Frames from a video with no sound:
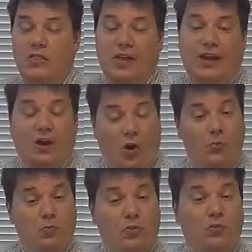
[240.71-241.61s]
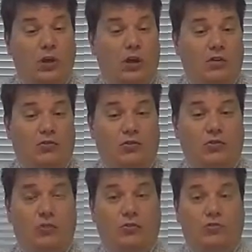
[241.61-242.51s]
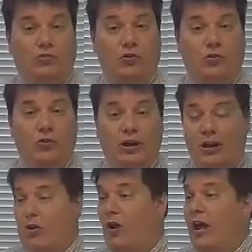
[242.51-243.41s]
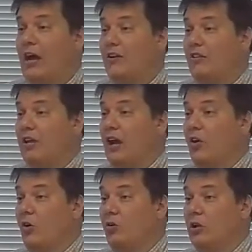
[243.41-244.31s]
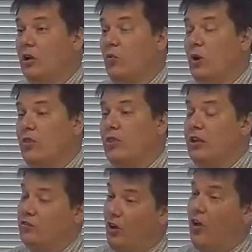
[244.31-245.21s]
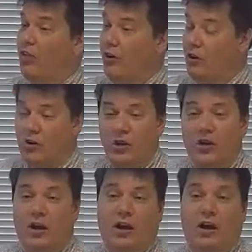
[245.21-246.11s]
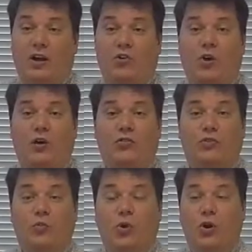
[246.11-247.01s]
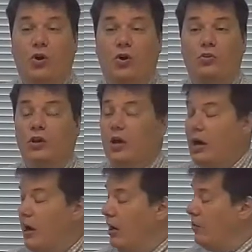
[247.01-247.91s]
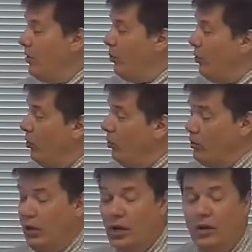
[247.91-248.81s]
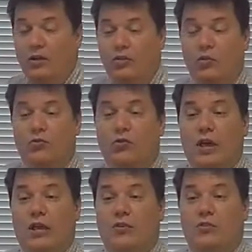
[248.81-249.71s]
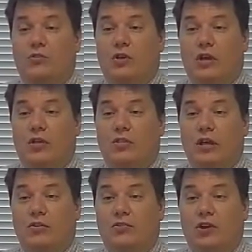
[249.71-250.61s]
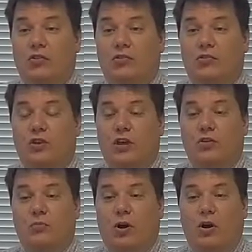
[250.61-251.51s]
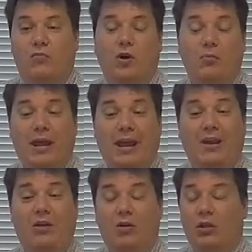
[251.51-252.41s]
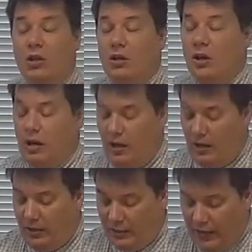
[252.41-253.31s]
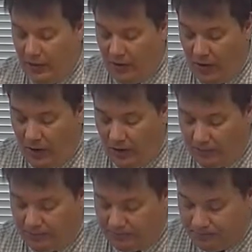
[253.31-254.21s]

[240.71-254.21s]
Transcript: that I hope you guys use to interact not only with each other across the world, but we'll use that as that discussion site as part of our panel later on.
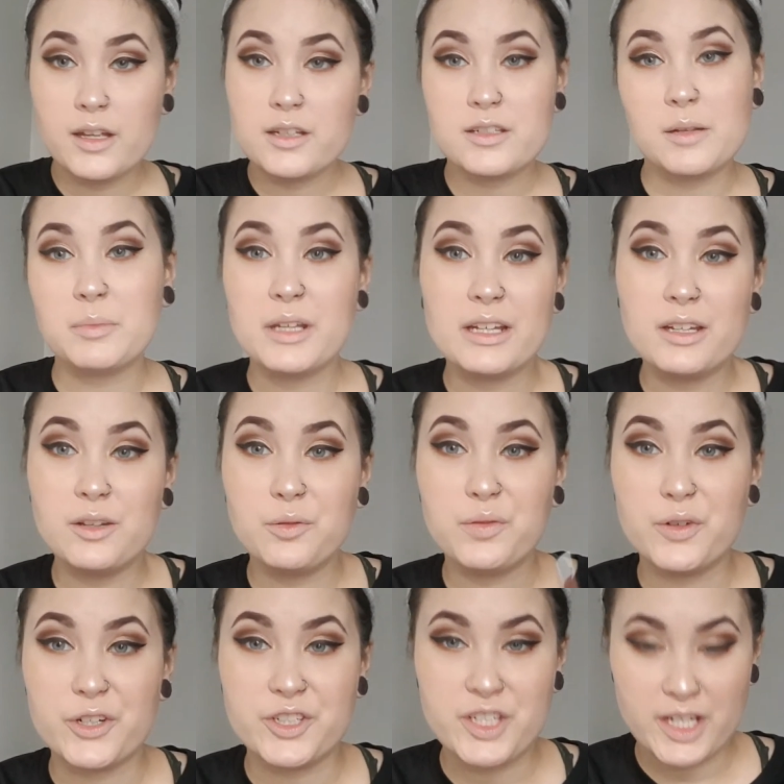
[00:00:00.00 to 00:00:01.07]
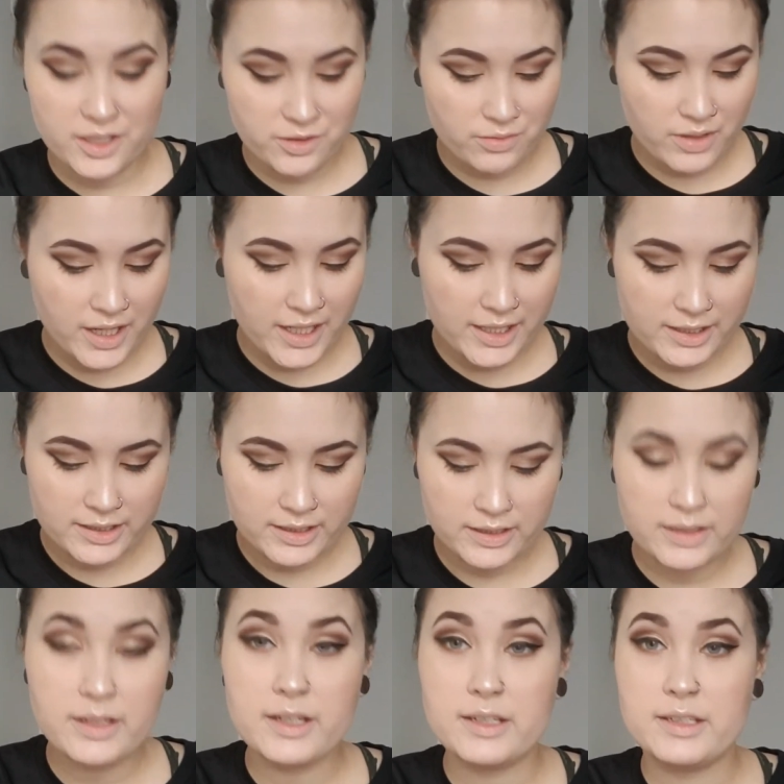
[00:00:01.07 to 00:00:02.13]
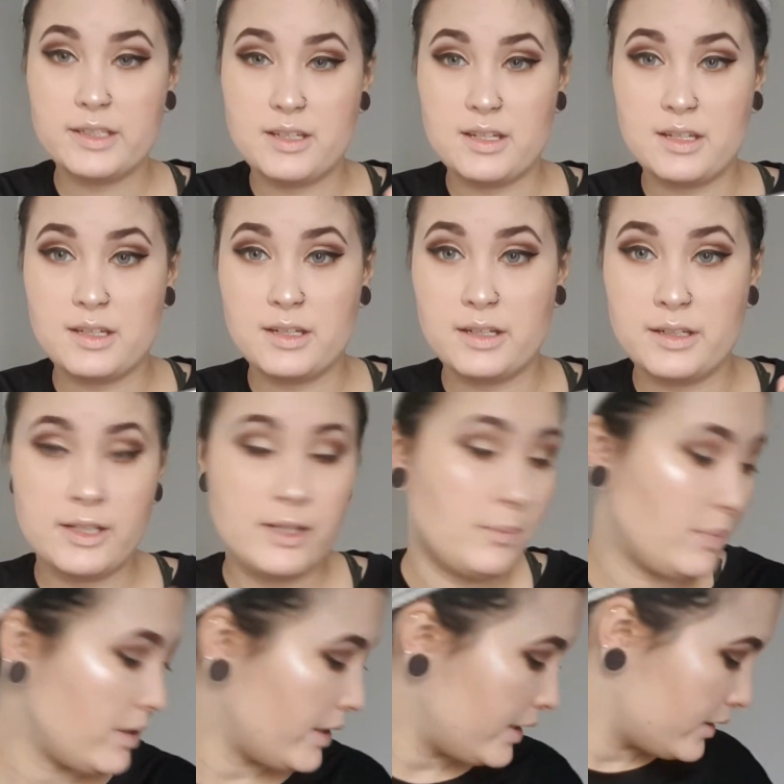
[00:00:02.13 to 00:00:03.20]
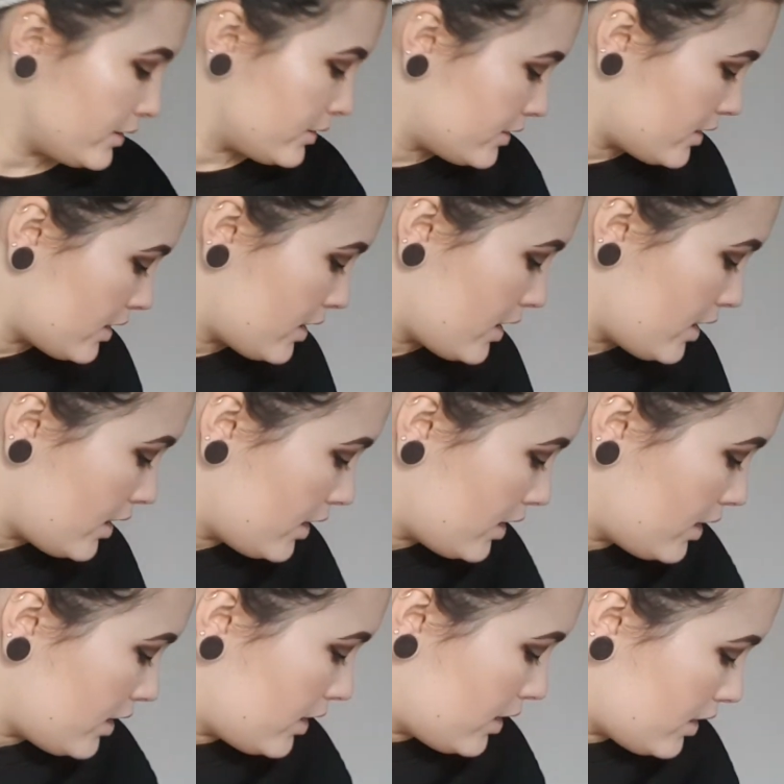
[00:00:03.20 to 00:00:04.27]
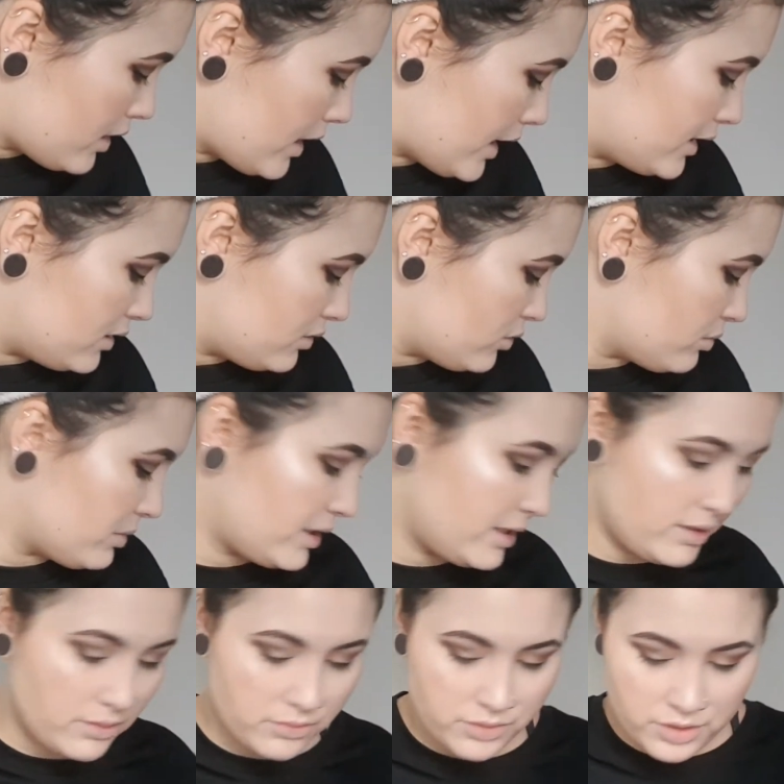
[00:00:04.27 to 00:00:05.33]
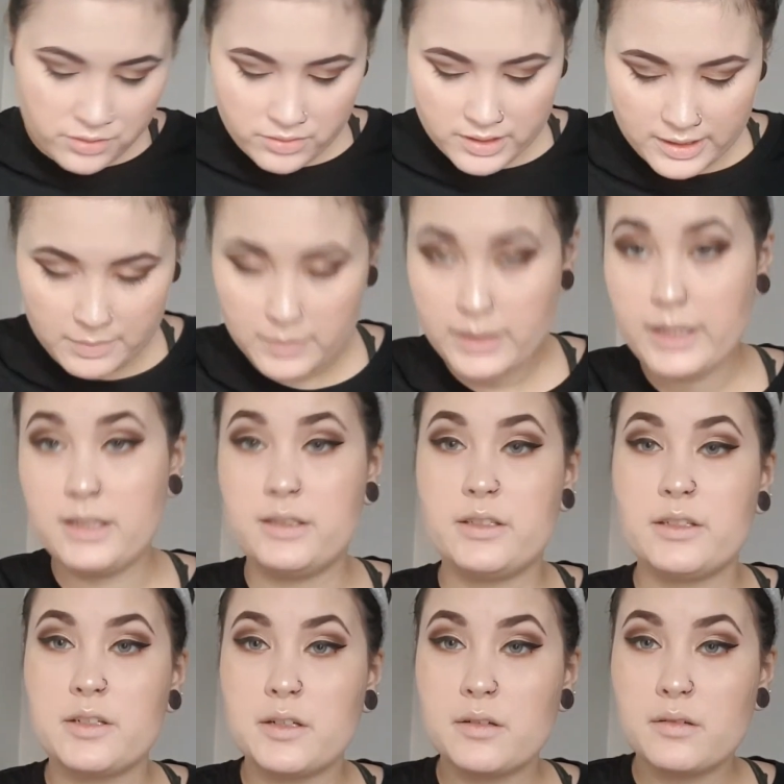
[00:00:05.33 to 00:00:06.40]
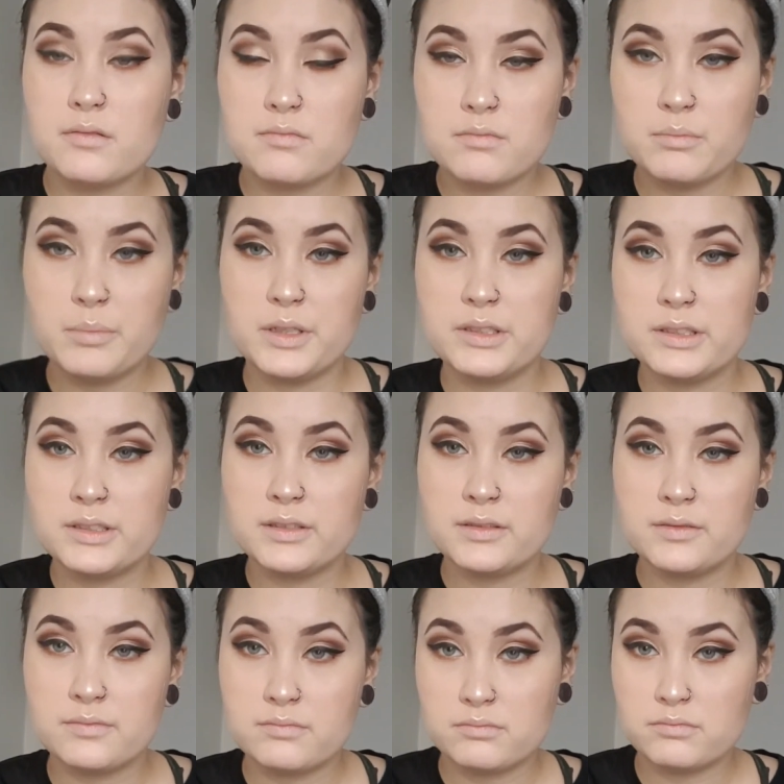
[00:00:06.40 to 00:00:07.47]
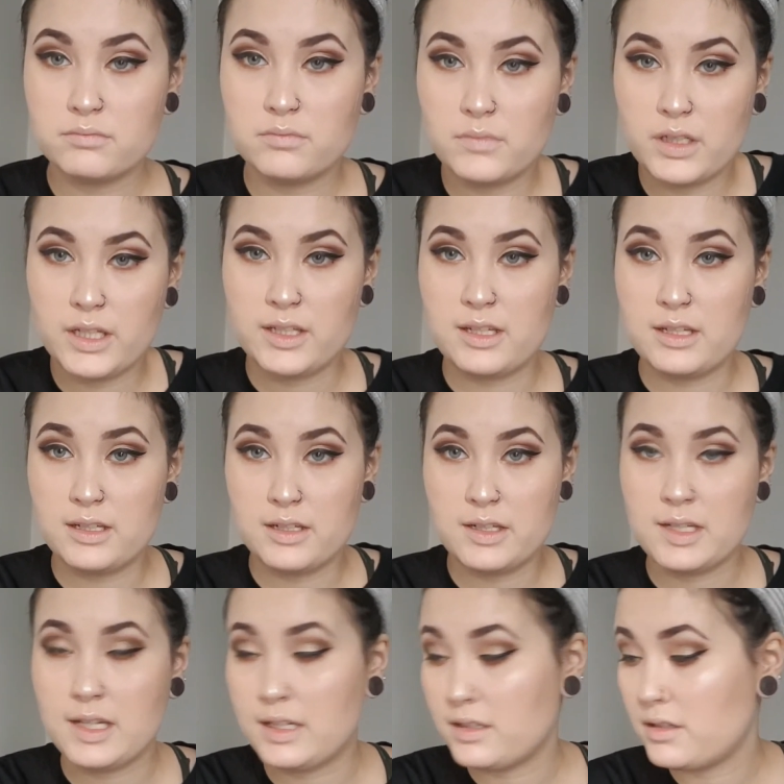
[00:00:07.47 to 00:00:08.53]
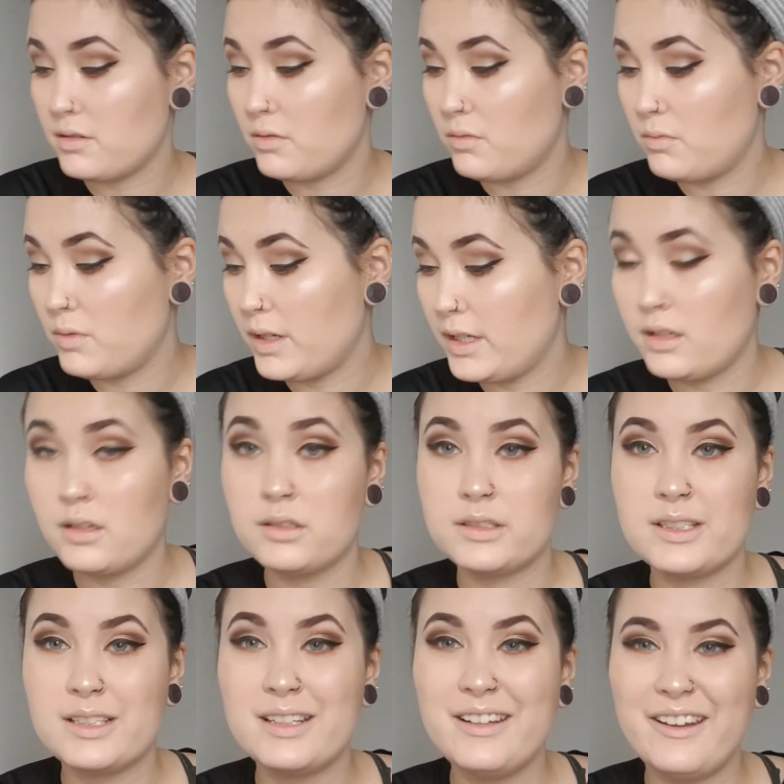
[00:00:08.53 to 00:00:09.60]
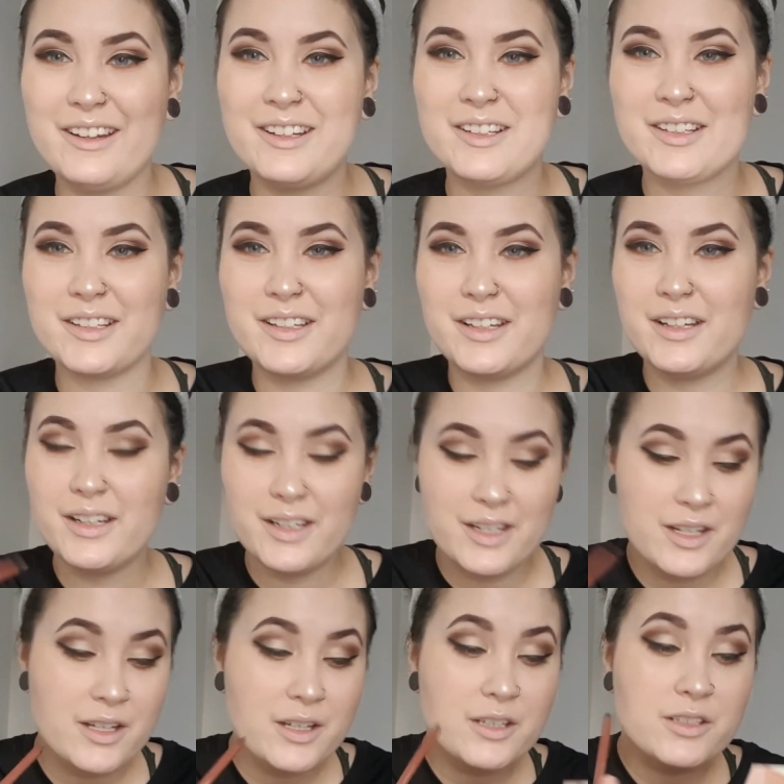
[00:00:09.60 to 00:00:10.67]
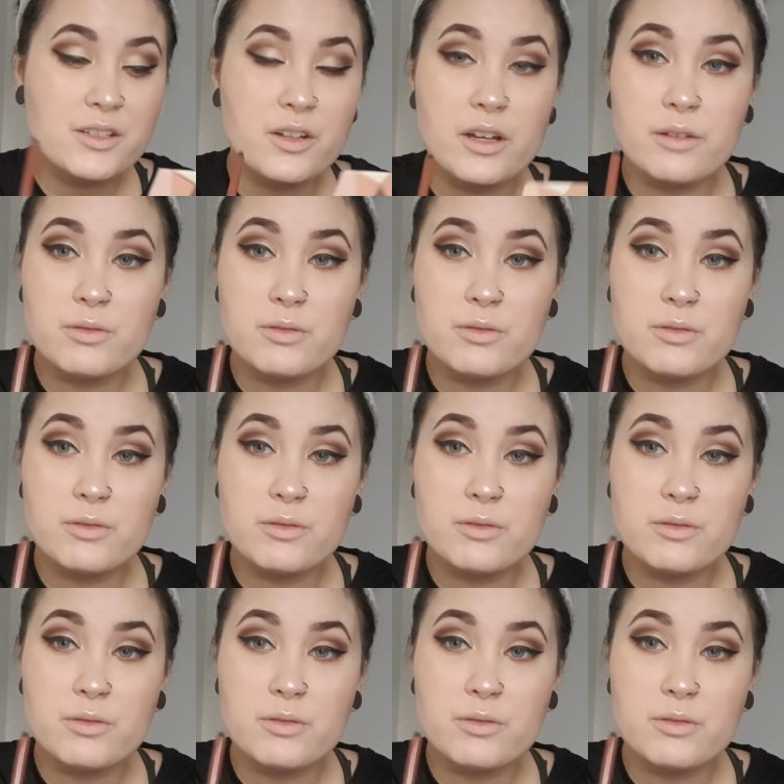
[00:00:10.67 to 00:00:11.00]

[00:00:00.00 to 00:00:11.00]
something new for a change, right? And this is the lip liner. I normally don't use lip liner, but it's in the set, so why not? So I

Required work: Output the complete listing exactly. Pictures stay out.

Written solution:
Frames from a video with no sound:
[240.71-241.61s]
[241.61-242.51s]
[242.51-243.41s]
[243.41-244.31s]
[244.31-245.21s]
[245.21-246.11s]
[246.11-247.01s]
[247.01-247.91s]
[247.91-248.81s]
[248.81-249.71s]
[249.71-250.61s]
[250.61-251.51s]
[251.51-252.41s]
[252.41-253.31s]
[253.31-254.21s]

[240.71-254.21s]
Transcript: that I hope you guys use to interact not only with each other across the world, but we'll use that as that discussion site as part of our panel later on.
[00:00:00.00 to 00:00:01.07]
[00:00:01.07 to 00:00:02.13]
[00:00:02.13 to 00:00:03.20]
[00:00:03.20 to 00:00:04.27]
[00:00:04.27 to 00:00:05.33]
[00:00:05.33 to 00:00:06.40]
[00:00:06.40 to 00:00:07.47]
[00:00:07.47 to 00:00:08.53]
[00:00:08.53 to 00:00:09.60]
[00:00:09.60 to 00:00:10.67]
[00:00:10.67 to 00:00:11.00]

[00:00:00.00 to 00:00:11.00]
something new for a change, right? And this is the lip liner. I normally don't use lip liner, but it's in the set, so why not? So I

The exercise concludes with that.